▶ **Data to process**
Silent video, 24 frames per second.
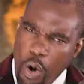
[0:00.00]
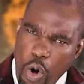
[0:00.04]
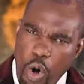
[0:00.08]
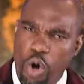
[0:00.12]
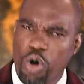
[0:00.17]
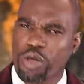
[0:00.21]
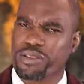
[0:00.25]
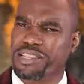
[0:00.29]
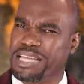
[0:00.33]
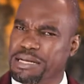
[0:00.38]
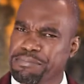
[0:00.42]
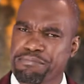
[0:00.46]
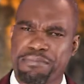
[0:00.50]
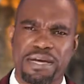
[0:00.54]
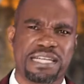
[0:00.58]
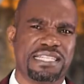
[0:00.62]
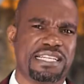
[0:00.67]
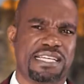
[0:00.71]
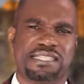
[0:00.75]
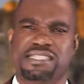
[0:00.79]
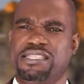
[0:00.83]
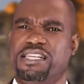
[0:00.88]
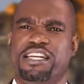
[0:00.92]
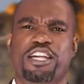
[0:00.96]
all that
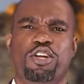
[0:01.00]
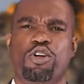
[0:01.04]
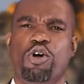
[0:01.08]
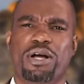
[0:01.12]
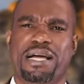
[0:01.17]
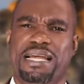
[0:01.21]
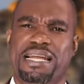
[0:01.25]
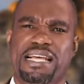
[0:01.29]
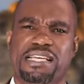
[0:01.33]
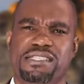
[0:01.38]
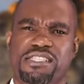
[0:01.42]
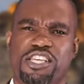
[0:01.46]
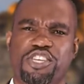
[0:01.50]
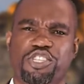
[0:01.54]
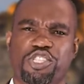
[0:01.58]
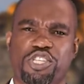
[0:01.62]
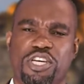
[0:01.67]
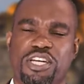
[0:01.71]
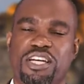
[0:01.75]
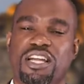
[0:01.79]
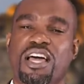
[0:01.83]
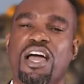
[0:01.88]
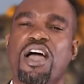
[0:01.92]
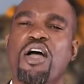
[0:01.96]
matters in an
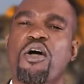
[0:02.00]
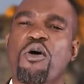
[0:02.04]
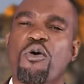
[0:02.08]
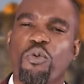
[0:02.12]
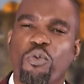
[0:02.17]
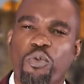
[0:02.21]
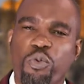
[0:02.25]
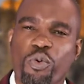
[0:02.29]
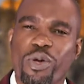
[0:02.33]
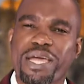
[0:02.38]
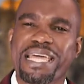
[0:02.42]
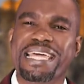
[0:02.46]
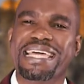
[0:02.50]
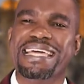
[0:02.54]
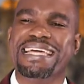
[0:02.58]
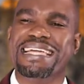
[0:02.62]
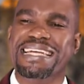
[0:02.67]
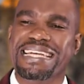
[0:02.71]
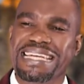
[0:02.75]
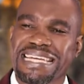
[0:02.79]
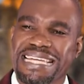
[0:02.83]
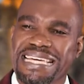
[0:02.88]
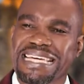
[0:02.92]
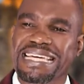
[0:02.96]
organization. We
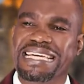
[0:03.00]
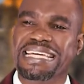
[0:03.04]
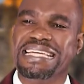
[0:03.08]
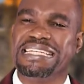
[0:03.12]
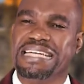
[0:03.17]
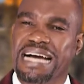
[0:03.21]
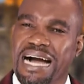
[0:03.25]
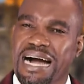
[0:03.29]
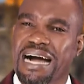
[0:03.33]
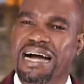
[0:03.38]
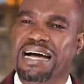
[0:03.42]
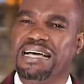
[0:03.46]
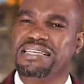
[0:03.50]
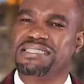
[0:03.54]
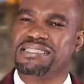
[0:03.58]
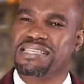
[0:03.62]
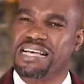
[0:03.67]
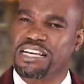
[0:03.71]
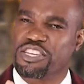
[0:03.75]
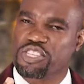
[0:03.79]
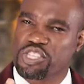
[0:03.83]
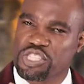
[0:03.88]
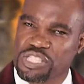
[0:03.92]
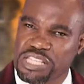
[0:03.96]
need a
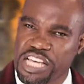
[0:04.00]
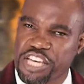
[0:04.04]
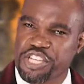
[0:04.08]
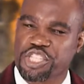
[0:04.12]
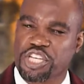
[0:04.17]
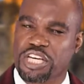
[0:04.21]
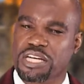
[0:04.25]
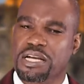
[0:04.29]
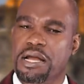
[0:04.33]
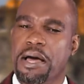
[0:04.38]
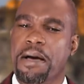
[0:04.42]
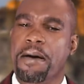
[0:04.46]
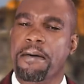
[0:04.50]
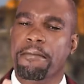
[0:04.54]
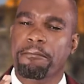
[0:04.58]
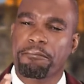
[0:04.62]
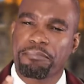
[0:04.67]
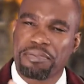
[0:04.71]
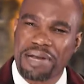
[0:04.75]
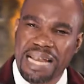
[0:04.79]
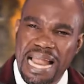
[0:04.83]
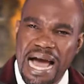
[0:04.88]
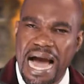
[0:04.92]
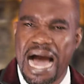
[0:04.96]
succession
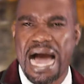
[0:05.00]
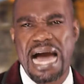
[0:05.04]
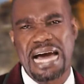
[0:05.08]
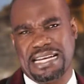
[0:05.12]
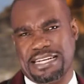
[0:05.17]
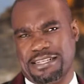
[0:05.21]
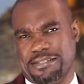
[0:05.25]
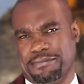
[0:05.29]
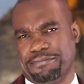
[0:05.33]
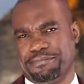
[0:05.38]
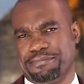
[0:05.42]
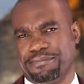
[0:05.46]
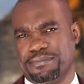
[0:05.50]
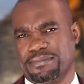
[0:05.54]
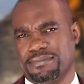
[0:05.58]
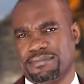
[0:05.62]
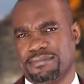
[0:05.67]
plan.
* * *
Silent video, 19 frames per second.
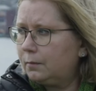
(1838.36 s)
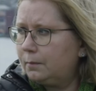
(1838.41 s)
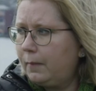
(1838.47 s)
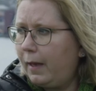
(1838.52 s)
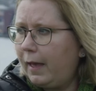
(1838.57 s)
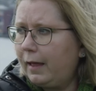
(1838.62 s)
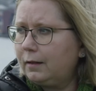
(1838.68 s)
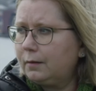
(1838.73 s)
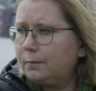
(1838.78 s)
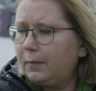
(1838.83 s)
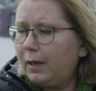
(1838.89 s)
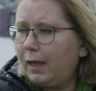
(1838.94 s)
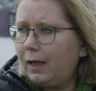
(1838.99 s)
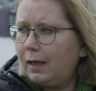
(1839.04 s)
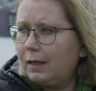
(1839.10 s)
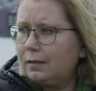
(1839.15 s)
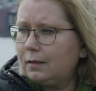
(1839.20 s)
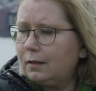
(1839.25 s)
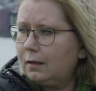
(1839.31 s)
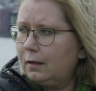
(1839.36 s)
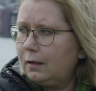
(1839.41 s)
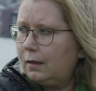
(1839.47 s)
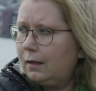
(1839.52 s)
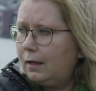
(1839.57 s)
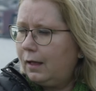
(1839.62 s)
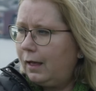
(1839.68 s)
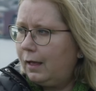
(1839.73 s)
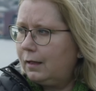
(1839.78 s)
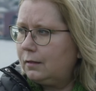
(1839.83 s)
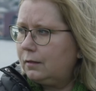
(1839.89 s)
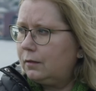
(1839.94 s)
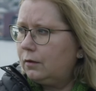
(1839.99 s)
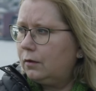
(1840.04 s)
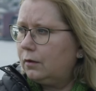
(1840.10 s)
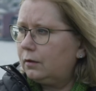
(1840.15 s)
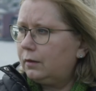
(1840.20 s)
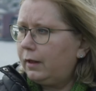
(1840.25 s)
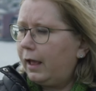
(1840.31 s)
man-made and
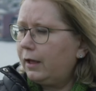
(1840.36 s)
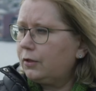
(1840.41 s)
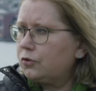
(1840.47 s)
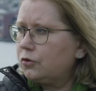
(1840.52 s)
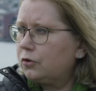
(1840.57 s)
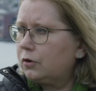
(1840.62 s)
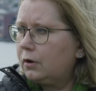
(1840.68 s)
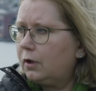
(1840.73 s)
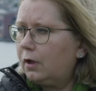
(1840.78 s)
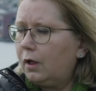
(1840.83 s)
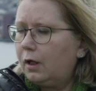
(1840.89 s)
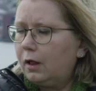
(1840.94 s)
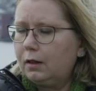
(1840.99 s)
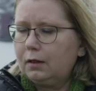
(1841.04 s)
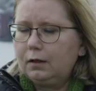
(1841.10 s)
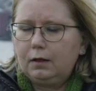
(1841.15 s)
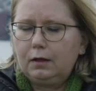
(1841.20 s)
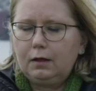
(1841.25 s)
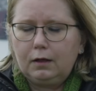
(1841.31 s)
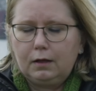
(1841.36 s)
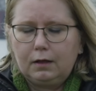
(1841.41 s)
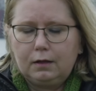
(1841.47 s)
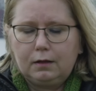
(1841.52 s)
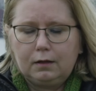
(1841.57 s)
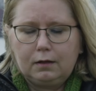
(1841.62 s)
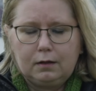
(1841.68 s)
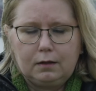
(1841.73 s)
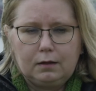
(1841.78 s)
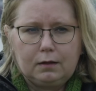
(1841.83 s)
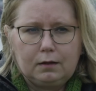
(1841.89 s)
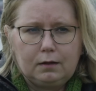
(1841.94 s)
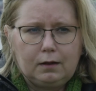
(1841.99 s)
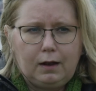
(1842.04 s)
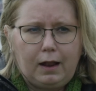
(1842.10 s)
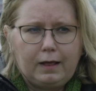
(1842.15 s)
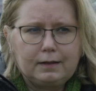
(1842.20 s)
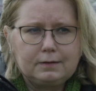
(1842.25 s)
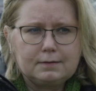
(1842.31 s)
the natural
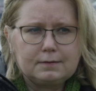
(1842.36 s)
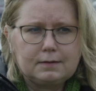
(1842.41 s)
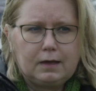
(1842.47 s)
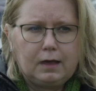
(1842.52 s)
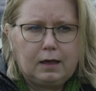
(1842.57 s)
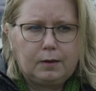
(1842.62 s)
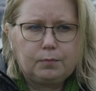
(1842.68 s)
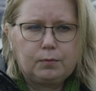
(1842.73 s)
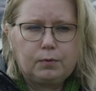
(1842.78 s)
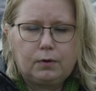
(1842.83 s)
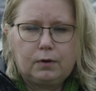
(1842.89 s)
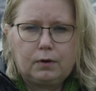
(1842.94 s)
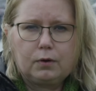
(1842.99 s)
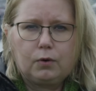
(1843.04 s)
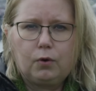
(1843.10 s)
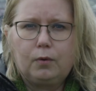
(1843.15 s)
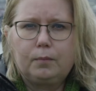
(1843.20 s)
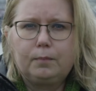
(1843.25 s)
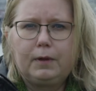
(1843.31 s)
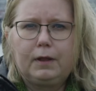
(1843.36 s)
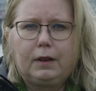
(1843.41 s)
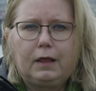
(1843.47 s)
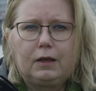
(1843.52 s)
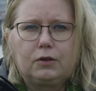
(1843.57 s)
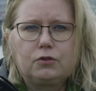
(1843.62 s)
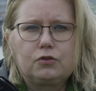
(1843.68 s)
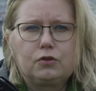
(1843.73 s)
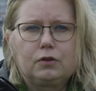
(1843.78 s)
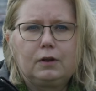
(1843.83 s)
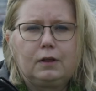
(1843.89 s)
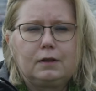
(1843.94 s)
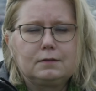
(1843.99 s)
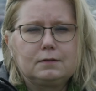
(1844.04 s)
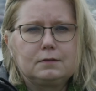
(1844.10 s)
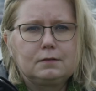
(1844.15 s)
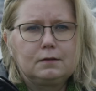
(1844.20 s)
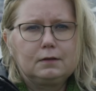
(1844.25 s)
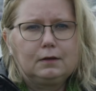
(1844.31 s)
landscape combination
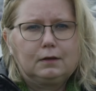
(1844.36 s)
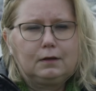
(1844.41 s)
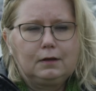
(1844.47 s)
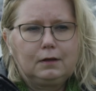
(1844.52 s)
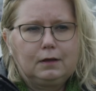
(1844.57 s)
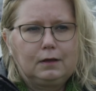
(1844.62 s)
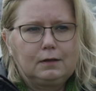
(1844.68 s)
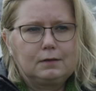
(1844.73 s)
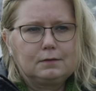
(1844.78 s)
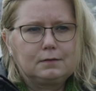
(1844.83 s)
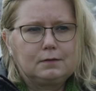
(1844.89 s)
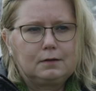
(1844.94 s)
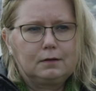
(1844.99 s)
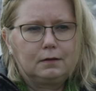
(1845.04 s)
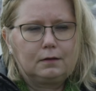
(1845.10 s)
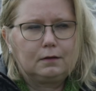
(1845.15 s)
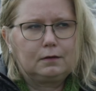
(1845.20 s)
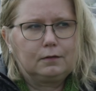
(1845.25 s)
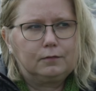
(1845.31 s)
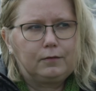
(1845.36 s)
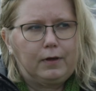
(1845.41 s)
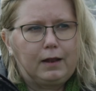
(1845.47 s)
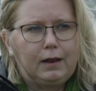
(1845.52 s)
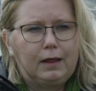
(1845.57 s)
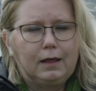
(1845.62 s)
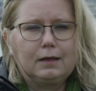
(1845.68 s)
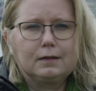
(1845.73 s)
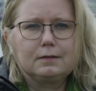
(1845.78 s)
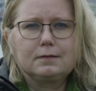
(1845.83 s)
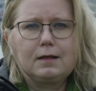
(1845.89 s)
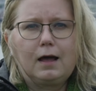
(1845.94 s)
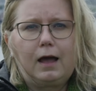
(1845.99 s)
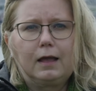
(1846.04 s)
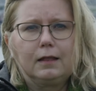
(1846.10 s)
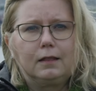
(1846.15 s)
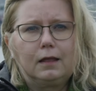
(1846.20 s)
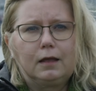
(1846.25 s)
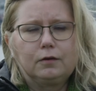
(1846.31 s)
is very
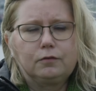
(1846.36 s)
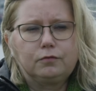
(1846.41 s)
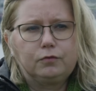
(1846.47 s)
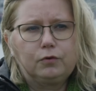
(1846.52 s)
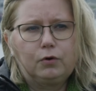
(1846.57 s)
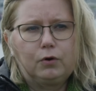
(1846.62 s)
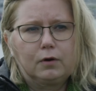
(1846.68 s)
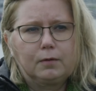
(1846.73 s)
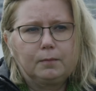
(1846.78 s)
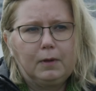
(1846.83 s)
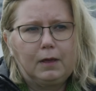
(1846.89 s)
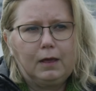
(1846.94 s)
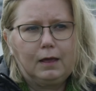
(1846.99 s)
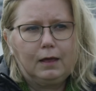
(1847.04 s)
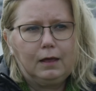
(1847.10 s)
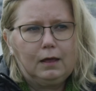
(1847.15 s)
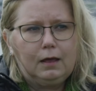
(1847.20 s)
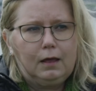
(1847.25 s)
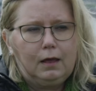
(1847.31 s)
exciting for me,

▶ **Task**
I'd like the lines above repeated exactly, from the one that contains "(1842.94 s)" through the one that contains "(1847.20 s)", with no pictures.

▶ **Reply**
(1842.94 s)
(1842.99 s)
(1843.04 s)
(1843.10 s)
(1843.15 s)
(1843.20 s)
(1843.25 s)
(1843.31 s)
(1843.36 s)
(1843.41 s)
(1843.47 s)
(1843.52 s)
(1843.57 s)
(1843.62 s)
(1843.68 s)
(1843.73 s)
(1843.78 s)
(1843.83 s)
(1843.89 s)
(1843.94 s)
(1843.99 s)
(1844.04 s)
(1844.10 s)
(1844.15 s)
(1844.20 s)
(1844.25 s)
(1844.31 s)
landscape combination
(1844.36 s)
(1844.41 s)
(1844.47 s)
(1844.52 s)
(1844.57 s)
(1844.62 s)
(1844.68 s)
(1844.73 s)
(1844.78 s)
(1844.83 s)
(1844.89 s)
(1844.94 s)
(1844.99 s)
(1845.04 s)
(1845.10 s)
(1845.15 s)
(1845.20 s)
(1845.25 s)
(1845.31 s)
(1845.36 s)
(1845.41 s)
(1845.47 s)
(1845.52 s)
(1845.57 s)
(1845.62 s)
(1845.68 s)
(1845.73 s)
(1845.78 s)
(1845.83 s)
(1845.89 s)
(1845.94 s)
(1845.99 s)
(1846.04 s)
(1846.10 s)
(1846.15 s)
(1846.20 s)
(1846.25 s)
(1846.31 s)
is very
(1846.36 s)
(1846.41 s)
(1846.47 s)
(1846.52 s)
(1846.57 s)
(1846.62 s)
(1846.68 s)
(1846.73 s)
(1846.78 s)
(1846.83 s)
(1846.89 s)
(1846.94 s)
(1846.99 s)
(1847.04 s)
(1847.10 s)
(1847.15 s)
(1847.20 s)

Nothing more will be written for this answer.